3 Nov, 2021

Arizona Public Service prepares to sue state regulators after contentious vote

Pinnacle West Capital Corp. subsidiary Arizona Public Service Co. said it will sue the Arizona Corporation Commission after the agency voted to cut the utility's rate of return on equity to 8.7% and denied recovery of $215.5 million in pollution control costs at the Four Corners coal-fired power plant.

The commission on Nov. 2 decided in a 3-2 vote to approve the $119 million revenue decrease and disallow the selective catalytic reduction, or SCR, investment recovery, according to an ABC 15 Arizona report. (Docket No. E-01345A-19-0236) A copy of the approved decision was not immediately available.
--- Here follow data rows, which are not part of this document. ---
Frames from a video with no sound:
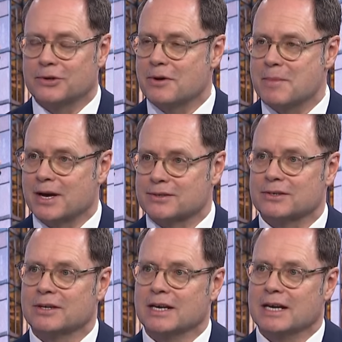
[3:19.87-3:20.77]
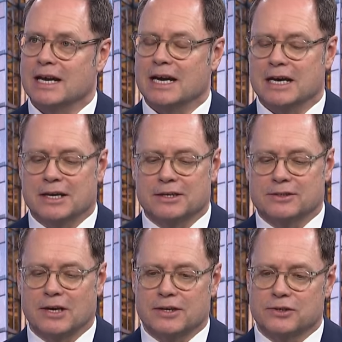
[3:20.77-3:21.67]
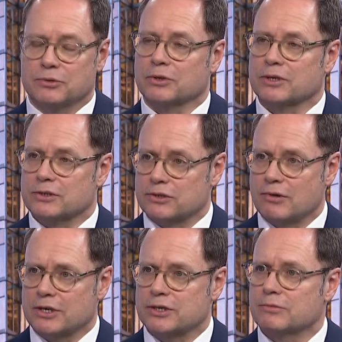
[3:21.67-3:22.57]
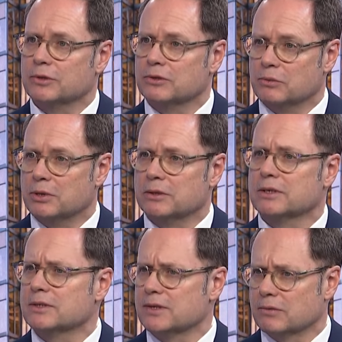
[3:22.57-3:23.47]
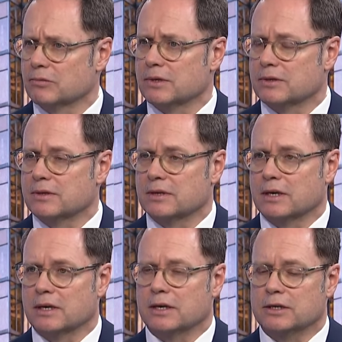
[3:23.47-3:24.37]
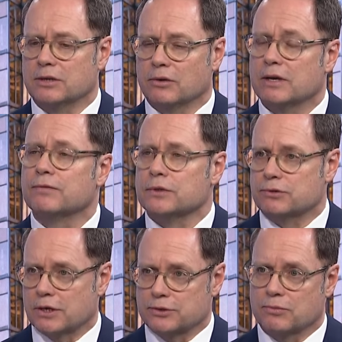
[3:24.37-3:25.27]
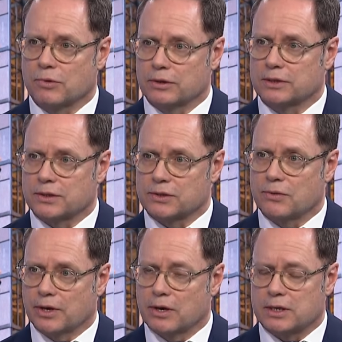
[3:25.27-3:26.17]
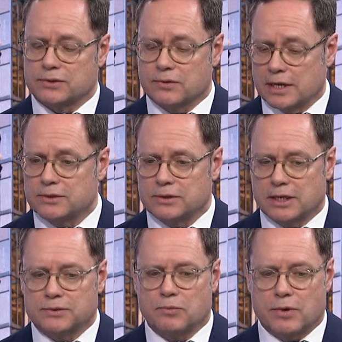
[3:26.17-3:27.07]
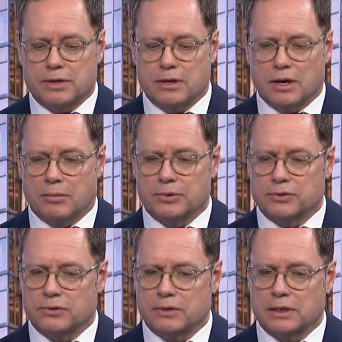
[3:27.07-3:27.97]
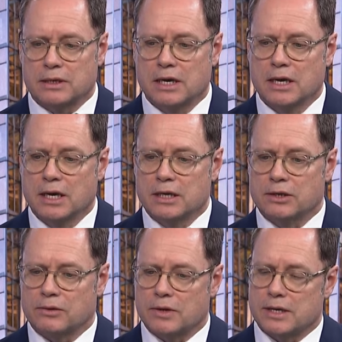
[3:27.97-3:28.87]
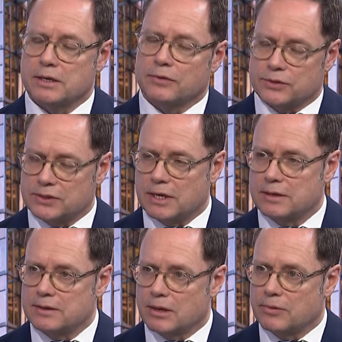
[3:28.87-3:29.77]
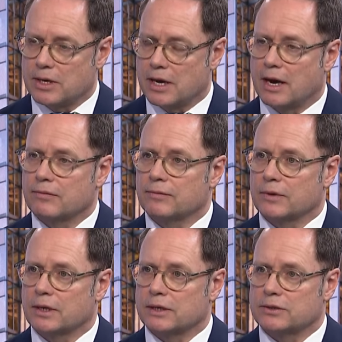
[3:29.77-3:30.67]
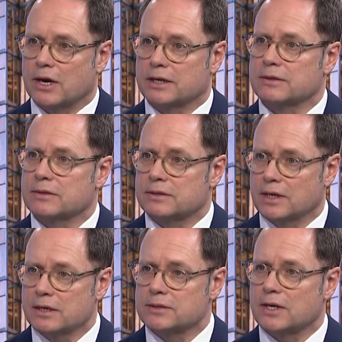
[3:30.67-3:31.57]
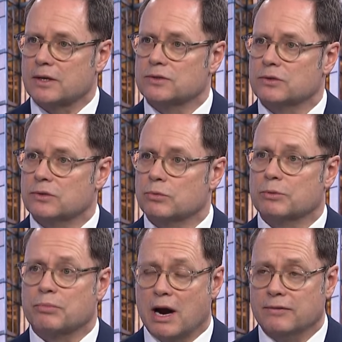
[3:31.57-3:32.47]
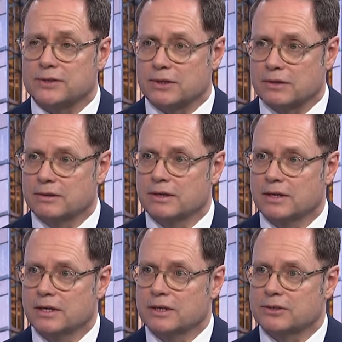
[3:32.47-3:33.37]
The roads are a mess. And it has to do with construction, with new buildings, and with infrastructure work that's going on. So that's one opportunity. You know, another study that we have talking to the tenants has to do with privacy.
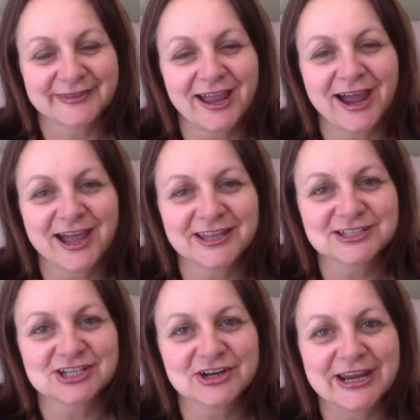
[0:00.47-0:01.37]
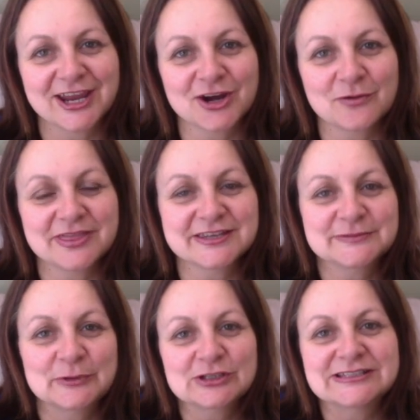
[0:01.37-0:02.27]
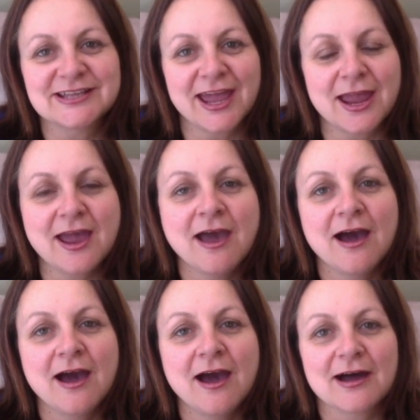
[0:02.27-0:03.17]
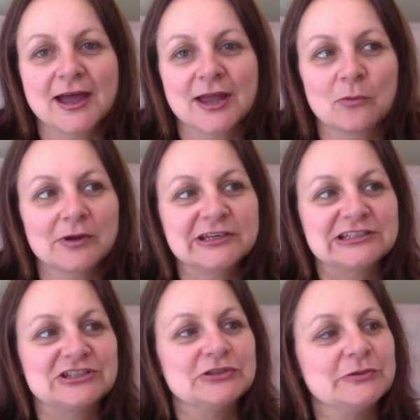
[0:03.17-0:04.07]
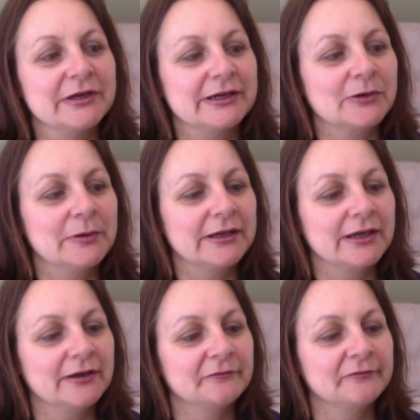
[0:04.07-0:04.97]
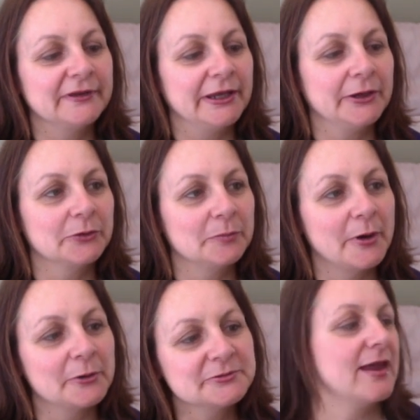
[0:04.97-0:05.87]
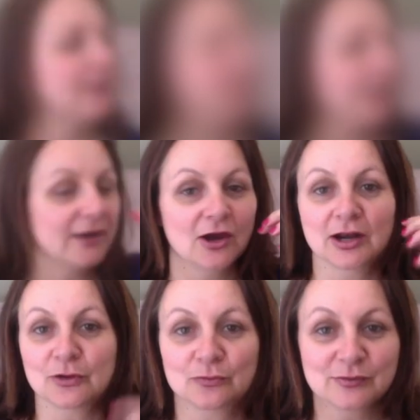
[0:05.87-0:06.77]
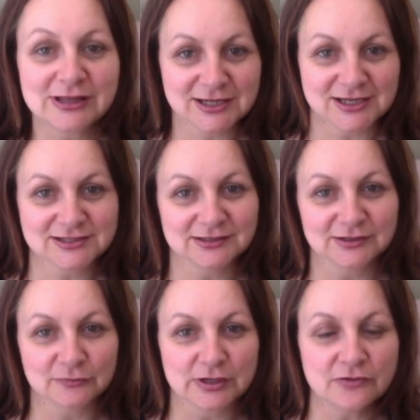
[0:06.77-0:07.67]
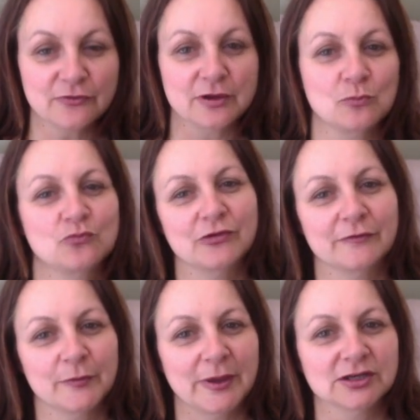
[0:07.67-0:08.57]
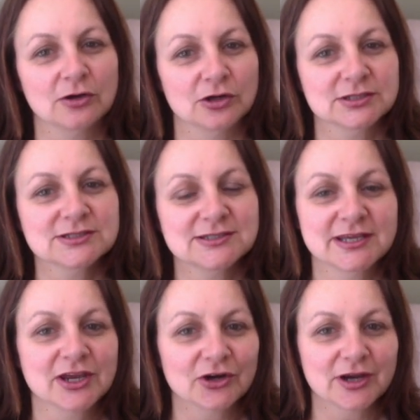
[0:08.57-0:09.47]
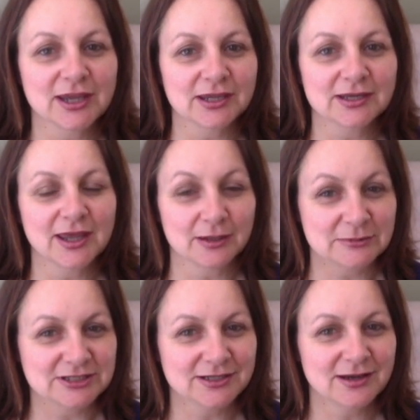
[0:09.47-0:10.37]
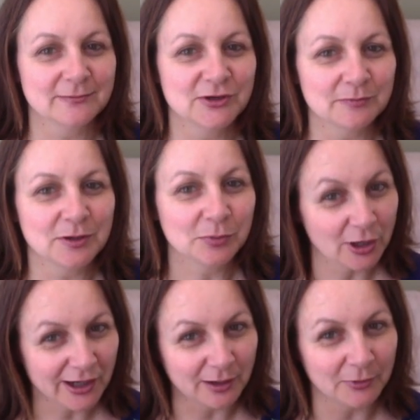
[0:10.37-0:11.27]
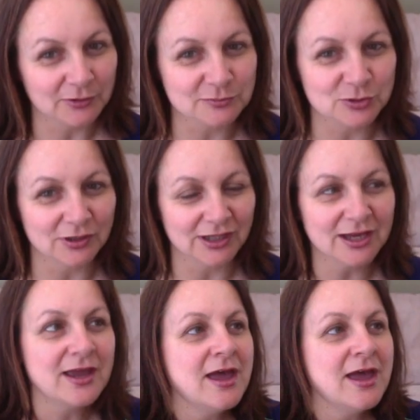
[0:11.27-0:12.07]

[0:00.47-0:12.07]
Hi, it's Sherry here with This Bird's Day. I wanted to do a quick video post. I got a really nice delivery from Riverbend Gardens here in Edmonton. I'm going to be blogging about them shortly,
In response, Arizona Public Service, or APS, called the decision "short-sighted" and committed to taking legal action as promised by company Chairman, President and CEO Jeffrey Guldner.

"Though customers will see some near-term benefits, the overall outcome will raise costs for customers in the long run and put our state's economic future at risk, leaving us no choice," the utility said in a Nov. 2 statement.

The Sierra Club applauded the commission's rate case vote for potentially saving "ratepayers upwards of $1 billion," but noted that "it falls far short of what is required to support the clean energy transition and to spur economic development needed by the Navajo Nation and Hopi Tribe" for the coal communities transition plan.

Guldner had made a counter-proposal stipulating that APS would be "willing to forgo all earnings" on its Four Corners equipment costs if the commission authorized a debt return on that investment, decreased the utility's ROE to no lower than the administrative law judge's recommended 9.16% and adopted "no other harmful amendments." In return, APS would put another $10 million toward its coal communities transition plan.

Guggenheim Securities LLC analysts told clients Nov. 2 they expect APS to take its case to the Arizona Supreme Court and file another rate case in 2022. In the meantime, Pinnacle West will have to decide how to stabilize the utility's balance sheet.

"Given ... the lack of palatability of cutting the dividend in order to grow equity on the balance sheet more quickly, we instead see a cash infusion (potentially of ~$1 billion) from parent PNW as APS' most viable option to raise its equity layer," the analysts said.

Pinnacle West shares were down about 1% in morning trading on Nov. 3.

Fitch Ratings downgraded Pinnacle West and Arizona Public Service's issuer default credit ratings on Oct. 12 to BBB+ from A-, citing heightened business risk from actions taken by the commission.

Regulatory Research Associates, a group within S&P Global Market Intelligence, counted the 8.7% rate "among the lowest ROEs RRA has encountered in its coverage of vertically integrated electric utilities in the past 30 years."